Stewart Prestley Blake was born on November 26, 1914 in Jersey City, NJ, to Herbert Prestley Blake and Ethel (Stewart) Blake. He grew up in Springfield, where his father worked for the clock manufacturer Standard Electric Time Company; his mother was a car enthusiast who encouraged her sons’ fascination with cars. He bought a Model T Ford by the time he was 16, with income from a newspaper route. (Another brother, Hollis, died at the age of 2)
Mr. Blake attended Trinity College in Hartford, Conn. For a year before returning to Springfield to open his ice cream shop with his brother Curtis.
The Blake brothers closed the shop during World War II to participate in the war. Mr. Blake went to work for what is now called Westinghouse Electric Corporation, where he tracked down elusive electronic equipment and delivered it to wartime manufacturers. (Curtis Blake served in the Army Air Forces in Great Britain.)
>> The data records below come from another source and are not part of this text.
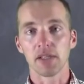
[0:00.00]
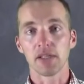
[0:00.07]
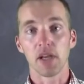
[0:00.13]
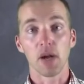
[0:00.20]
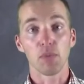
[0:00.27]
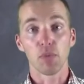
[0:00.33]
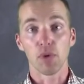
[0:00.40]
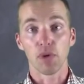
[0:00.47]

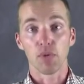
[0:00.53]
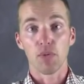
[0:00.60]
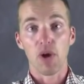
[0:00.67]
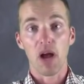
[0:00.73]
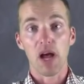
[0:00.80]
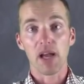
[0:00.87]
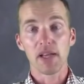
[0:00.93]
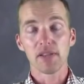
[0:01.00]
tub will
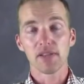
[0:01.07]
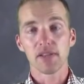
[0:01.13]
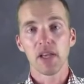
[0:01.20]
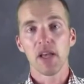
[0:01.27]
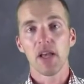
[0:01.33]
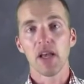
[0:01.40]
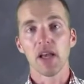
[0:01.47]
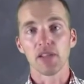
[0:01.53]
rise,
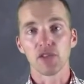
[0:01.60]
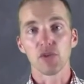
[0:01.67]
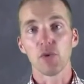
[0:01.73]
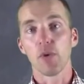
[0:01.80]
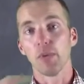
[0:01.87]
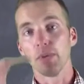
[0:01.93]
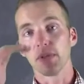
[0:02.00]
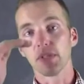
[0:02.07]
and so
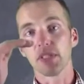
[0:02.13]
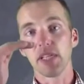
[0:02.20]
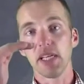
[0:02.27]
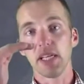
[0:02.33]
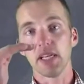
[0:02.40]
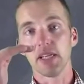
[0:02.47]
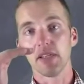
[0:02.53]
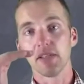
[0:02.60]
what we will
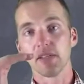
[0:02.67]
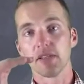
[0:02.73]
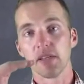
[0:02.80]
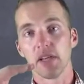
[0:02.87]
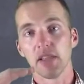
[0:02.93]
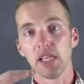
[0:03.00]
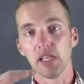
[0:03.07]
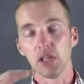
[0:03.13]
see is
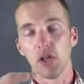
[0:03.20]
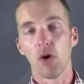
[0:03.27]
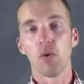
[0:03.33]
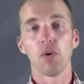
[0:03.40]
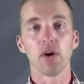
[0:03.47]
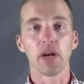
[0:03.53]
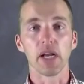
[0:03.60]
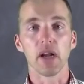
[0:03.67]
the
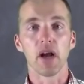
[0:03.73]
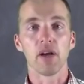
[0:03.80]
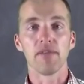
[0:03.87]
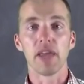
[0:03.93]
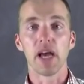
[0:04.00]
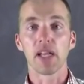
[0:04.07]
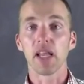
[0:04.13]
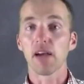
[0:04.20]
lowering of
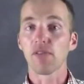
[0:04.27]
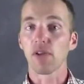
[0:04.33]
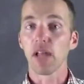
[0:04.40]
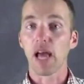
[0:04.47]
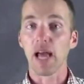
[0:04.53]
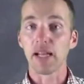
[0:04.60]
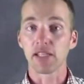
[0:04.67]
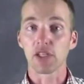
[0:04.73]
that
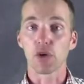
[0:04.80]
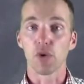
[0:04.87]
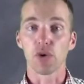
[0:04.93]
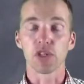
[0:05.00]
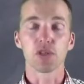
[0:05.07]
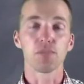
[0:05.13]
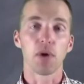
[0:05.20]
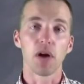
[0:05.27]
level to
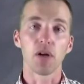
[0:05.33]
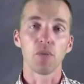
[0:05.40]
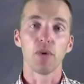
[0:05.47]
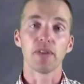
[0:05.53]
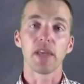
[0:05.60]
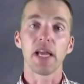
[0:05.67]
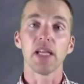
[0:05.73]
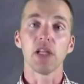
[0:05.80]
correspond
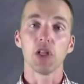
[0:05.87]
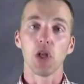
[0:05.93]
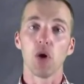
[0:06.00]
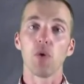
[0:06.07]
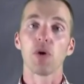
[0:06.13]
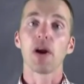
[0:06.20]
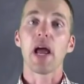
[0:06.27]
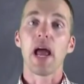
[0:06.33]
with a
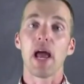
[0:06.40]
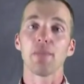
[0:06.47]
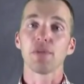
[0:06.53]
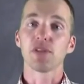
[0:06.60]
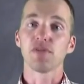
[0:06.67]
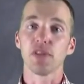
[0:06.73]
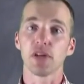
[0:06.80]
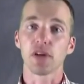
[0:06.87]
lower
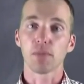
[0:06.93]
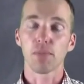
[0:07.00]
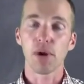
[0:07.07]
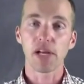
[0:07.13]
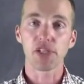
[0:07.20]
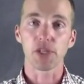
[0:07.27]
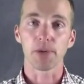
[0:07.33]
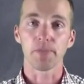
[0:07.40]
atmospheric
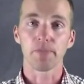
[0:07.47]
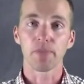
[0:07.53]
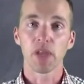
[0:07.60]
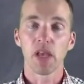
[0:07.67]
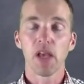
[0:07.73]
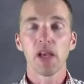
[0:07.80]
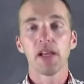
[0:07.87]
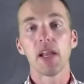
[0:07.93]
pressure.
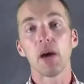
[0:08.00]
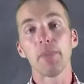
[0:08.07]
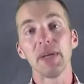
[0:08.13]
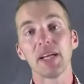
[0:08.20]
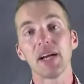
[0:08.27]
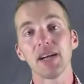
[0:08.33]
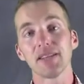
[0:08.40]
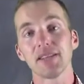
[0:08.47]
Now,
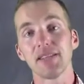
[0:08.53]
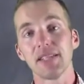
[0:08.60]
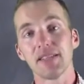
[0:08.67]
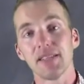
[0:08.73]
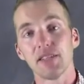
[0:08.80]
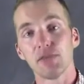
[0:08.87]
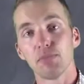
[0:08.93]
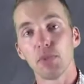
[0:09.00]
because
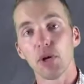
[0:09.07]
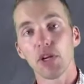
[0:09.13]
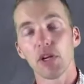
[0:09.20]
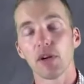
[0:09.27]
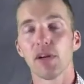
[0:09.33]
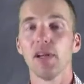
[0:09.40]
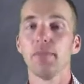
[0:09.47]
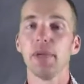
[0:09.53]
this is
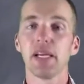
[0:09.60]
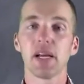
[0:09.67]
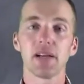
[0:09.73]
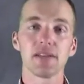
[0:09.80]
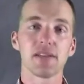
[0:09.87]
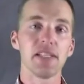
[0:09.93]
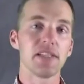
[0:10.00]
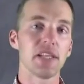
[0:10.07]
mercury and
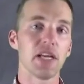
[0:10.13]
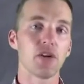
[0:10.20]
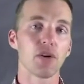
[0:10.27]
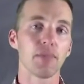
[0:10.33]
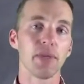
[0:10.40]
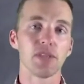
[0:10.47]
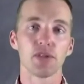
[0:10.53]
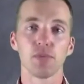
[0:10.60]
because these
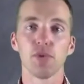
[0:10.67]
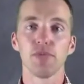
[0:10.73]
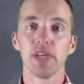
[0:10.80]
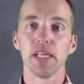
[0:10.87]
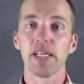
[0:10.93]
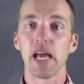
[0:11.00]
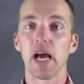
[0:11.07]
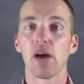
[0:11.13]
increments are
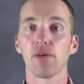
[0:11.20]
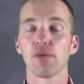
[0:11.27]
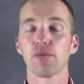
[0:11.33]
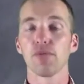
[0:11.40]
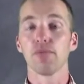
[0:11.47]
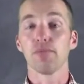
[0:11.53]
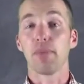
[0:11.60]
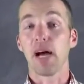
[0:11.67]
moving down
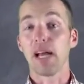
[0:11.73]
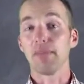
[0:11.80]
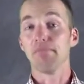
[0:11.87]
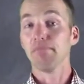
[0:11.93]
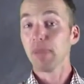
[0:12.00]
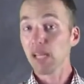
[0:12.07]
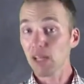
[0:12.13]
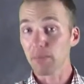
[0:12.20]
by
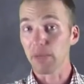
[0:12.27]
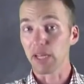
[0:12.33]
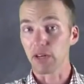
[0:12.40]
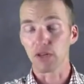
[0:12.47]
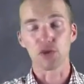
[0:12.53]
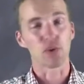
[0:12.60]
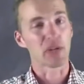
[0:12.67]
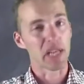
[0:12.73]

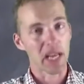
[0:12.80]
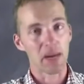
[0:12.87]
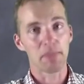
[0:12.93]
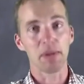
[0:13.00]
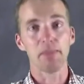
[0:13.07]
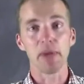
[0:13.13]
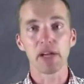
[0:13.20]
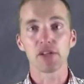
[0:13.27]
millimeters, or can
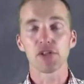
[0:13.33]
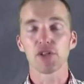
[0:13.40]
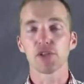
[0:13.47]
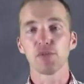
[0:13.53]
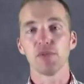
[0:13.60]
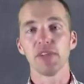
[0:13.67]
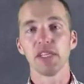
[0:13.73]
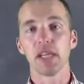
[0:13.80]
be measured
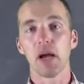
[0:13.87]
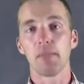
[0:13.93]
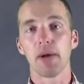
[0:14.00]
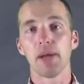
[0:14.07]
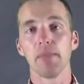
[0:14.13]
as moving down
After the sale of Friendly in the 1970s, Mr. Blake traveled the world by sailboat and Concorde jet, cultivating his collection of classic cars, which included about two dozen Rolls-Royces at its peak. One of them, he wrote, appeared in the Liza Minnelli film “Tell Me That You Love Me, Junie Moon” (1970), in which he made a guest appearance as a driver.
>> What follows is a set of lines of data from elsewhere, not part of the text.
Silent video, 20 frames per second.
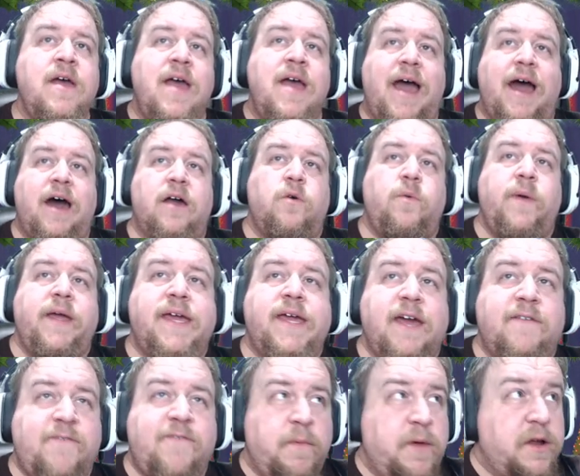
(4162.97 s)
How do we
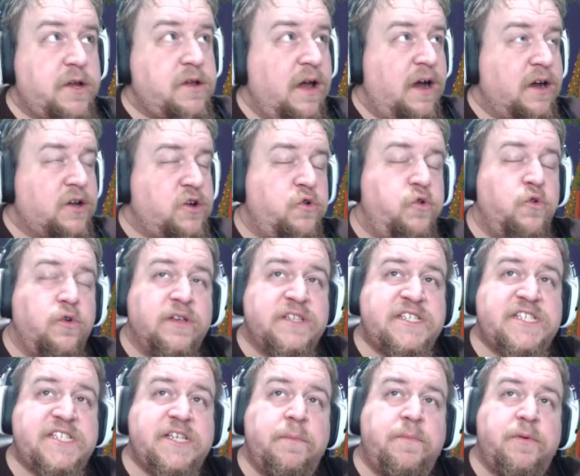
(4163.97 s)
get from a cool,
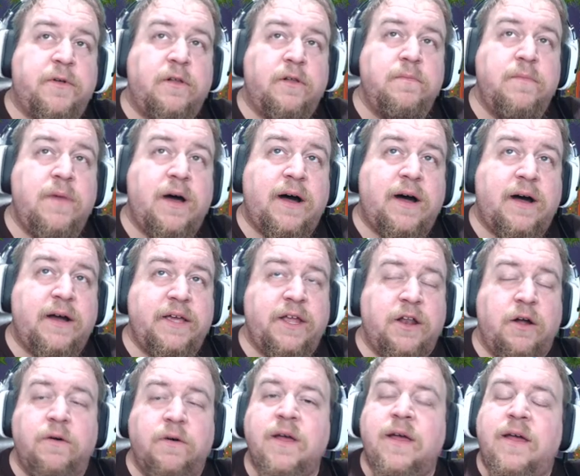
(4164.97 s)
simple, you
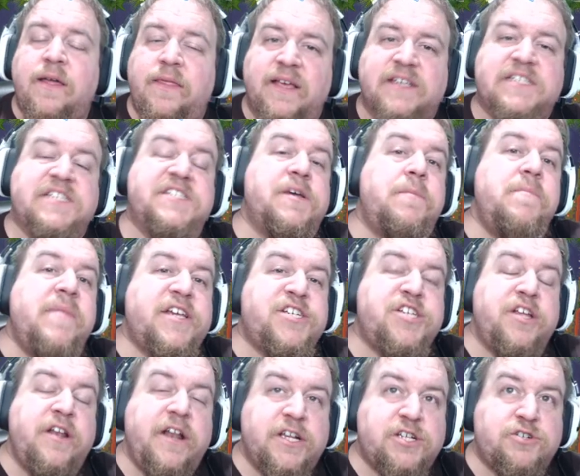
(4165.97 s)
know, this is a
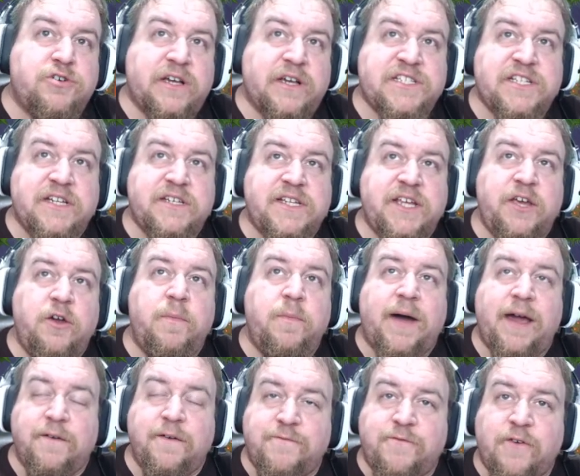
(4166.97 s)
mission entrusted to you
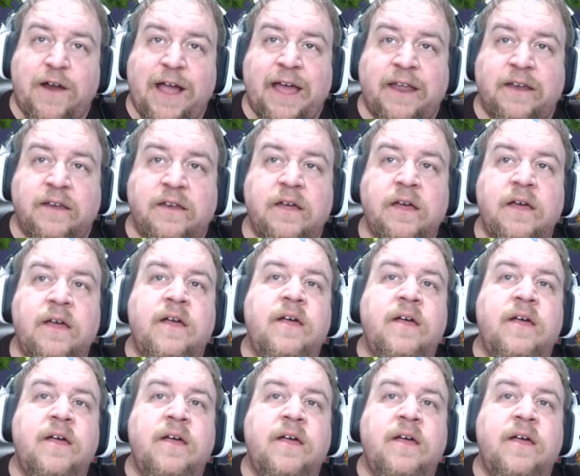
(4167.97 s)
by a friend,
Mr. Blake commemorated his 100th birthday in 2014 by building a modernized replica of Monticello, Thomas Jefferson’s Virginia plantation, in Somers, Conn. The mansion cost nearly $ 8 million to build and was sold at auction in 2016 for about $ 2.1 million.
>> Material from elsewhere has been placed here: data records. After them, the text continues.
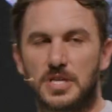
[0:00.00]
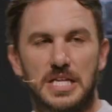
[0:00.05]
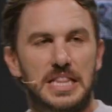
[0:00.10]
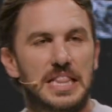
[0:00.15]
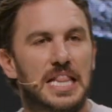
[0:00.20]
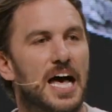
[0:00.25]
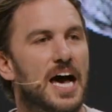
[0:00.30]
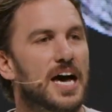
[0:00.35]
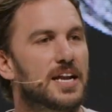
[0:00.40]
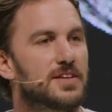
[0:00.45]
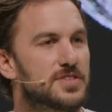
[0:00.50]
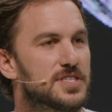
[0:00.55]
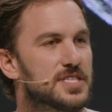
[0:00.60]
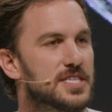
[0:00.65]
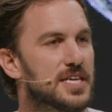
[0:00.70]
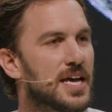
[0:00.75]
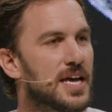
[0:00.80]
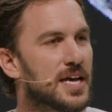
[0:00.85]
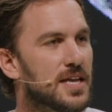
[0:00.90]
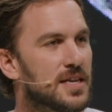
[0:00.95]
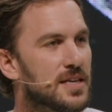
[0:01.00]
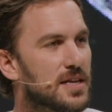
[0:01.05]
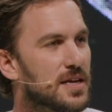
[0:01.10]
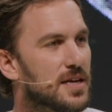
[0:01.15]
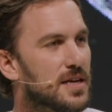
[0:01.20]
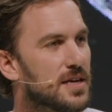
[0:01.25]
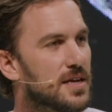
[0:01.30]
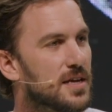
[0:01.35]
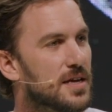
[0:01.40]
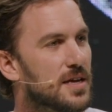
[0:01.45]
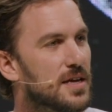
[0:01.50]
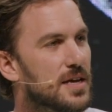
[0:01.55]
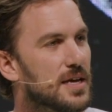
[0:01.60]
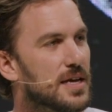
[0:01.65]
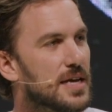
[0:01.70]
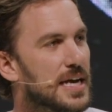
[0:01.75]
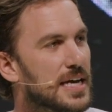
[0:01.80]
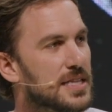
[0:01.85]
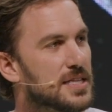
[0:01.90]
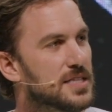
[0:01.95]
a lot of sin
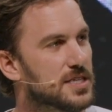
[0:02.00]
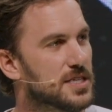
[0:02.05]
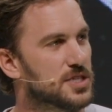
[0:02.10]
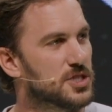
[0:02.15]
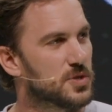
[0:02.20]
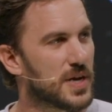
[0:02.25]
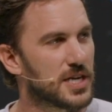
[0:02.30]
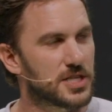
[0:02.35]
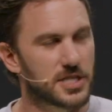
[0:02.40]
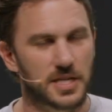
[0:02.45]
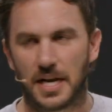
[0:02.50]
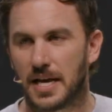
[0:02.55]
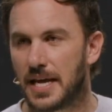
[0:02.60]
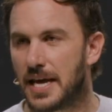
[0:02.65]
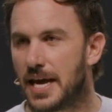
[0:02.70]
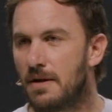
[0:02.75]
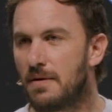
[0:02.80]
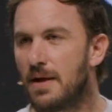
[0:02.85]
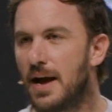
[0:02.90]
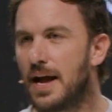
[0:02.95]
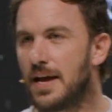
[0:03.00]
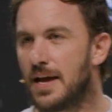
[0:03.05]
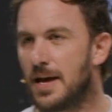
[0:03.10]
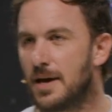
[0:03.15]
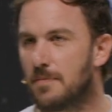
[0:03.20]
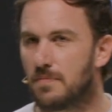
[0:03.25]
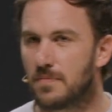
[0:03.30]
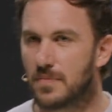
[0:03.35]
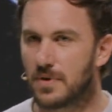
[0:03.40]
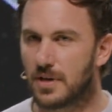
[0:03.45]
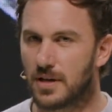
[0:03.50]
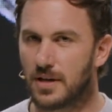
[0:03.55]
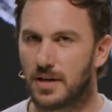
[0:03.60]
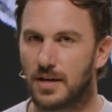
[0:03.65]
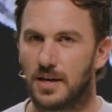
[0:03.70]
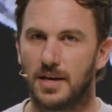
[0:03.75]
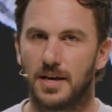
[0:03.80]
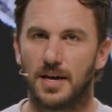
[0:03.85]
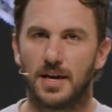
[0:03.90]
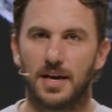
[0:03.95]
in the situation. And here I am,
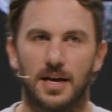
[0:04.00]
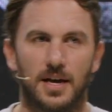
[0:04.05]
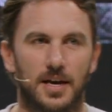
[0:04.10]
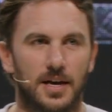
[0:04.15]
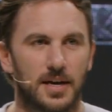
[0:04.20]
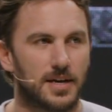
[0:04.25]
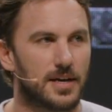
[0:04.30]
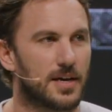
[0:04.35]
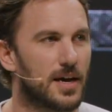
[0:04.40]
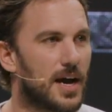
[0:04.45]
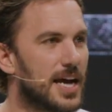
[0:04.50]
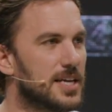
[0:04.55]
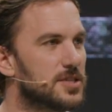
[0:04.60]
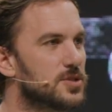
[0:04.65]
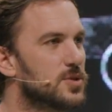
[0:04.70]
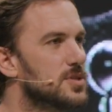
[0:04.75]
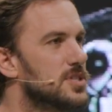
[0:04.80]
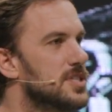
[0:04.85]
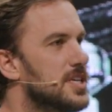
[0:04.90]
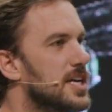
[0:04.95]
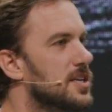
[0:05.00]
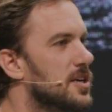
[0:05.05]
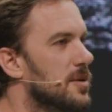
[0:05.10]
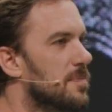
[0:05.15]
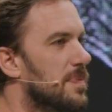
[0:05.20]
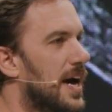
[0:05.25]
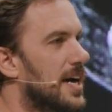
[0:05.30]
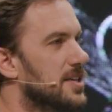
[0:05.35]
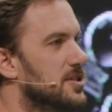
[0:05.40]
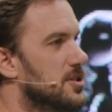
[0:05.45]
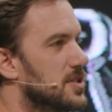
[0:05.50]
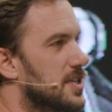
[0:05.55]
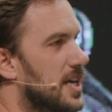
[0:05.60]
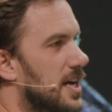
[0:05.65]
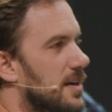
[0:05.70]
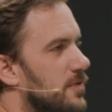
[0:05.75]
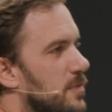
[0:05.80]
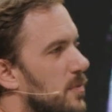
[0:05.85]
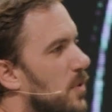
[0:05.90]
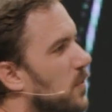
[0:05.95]
high school senior, pastor's
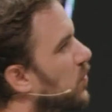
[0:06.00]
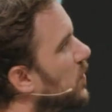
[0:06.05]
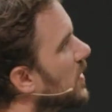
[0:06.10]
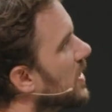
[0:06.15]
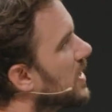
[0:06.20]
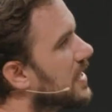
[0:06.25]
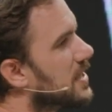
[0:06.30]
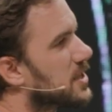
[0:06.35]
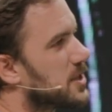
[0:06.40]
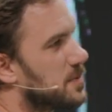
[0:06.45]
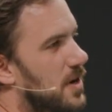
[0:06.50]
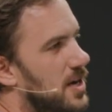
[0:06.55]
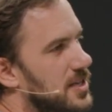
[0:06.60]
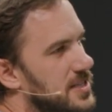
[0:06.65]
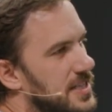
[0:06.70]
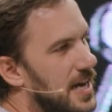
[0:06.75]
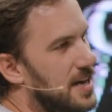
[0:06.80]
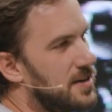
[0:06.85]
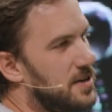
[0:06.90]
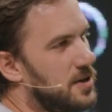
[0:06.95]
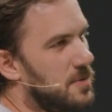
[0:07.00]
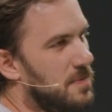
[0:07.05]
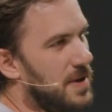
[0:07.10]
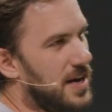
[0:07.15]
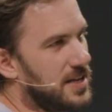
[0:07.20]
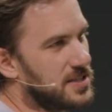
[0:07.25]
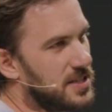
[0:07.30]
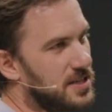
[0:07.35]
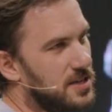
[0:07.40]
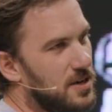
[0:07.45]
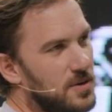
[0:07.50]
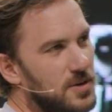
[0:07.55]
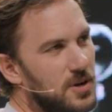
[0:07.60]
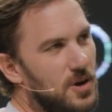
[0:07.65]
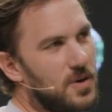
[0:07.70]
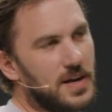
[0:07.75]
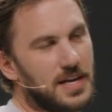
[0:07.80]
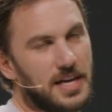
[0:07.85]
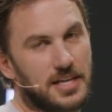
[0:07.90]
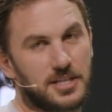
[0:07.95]
kid from a really small town in New Mexico,
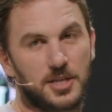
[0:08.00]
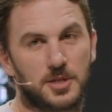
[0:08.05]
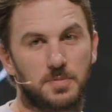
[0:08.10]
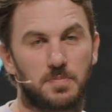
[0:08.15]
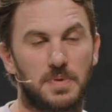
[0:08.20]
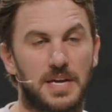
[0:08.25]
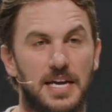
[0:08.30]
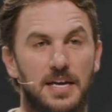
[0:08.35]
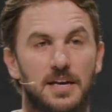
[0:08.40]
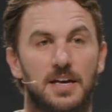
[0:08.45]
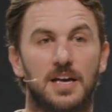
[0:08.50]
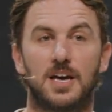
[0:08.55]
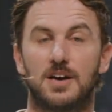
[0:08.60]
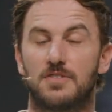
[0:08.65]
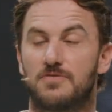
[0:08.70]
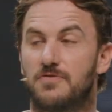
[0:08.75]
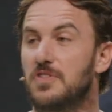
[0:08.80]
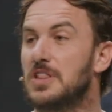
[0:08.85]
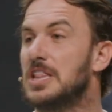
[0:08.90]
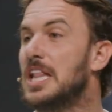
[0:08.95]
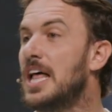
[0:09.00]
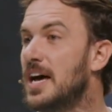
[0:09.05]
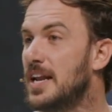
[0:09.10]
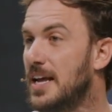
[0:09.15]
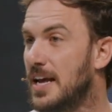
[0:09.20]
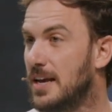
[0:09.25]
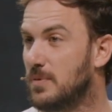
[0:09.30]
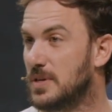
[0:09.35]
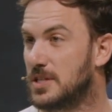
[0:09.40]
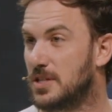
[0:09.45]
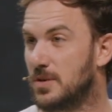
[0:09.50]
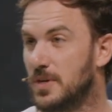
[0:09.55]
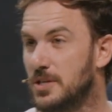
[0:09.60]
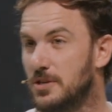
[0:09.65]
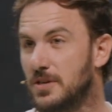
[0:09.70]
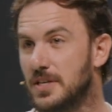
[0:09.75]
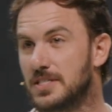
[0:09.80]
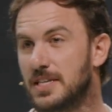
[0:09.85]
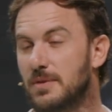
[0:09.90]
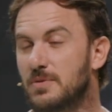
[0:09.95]
going and just being flooded with the
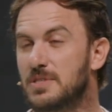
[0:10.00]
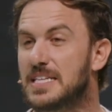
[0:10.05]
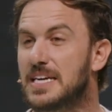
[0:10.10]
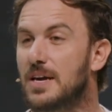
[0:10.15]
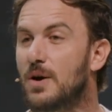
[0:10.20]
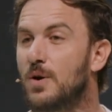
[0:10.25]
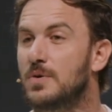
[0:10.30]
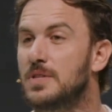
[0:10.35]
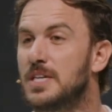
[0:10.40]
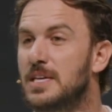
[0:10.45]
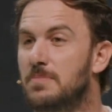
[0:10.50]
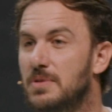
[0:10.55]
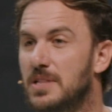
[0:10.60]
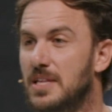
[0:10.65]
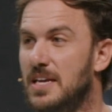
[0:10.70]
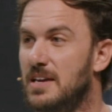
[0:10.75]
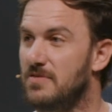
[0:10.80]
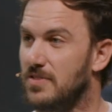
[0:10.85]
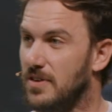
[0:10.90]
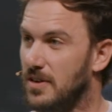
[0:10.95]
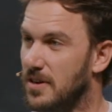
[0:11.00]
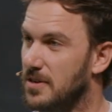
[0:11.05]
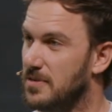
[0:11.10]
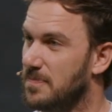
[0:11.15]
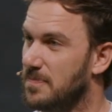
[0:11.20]
wilderness. I was the only believer.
His first two marriages, to Della Deming and Setsu Matsukata, ended in divorce.
Mr. Blake died in a hospital in Stuart, where he lived. Besides his son he is survived by his wife Helen Blake; a sister, Betsy Melvin; a daughter, Nancy Yanakakis; several stepchildren; 16 grandchildren and step-grandchildren; and 12 great-grandchildren.
“I started out small, worked hard and managed beyond my wildest dreams,” thought Mr. Blake at the end of his memoir. “I got out of the ice cream business and sat comfortably until I had to get off the couch and get back into battle. That battle is over. I am 96 and I am officially retired. Could be.”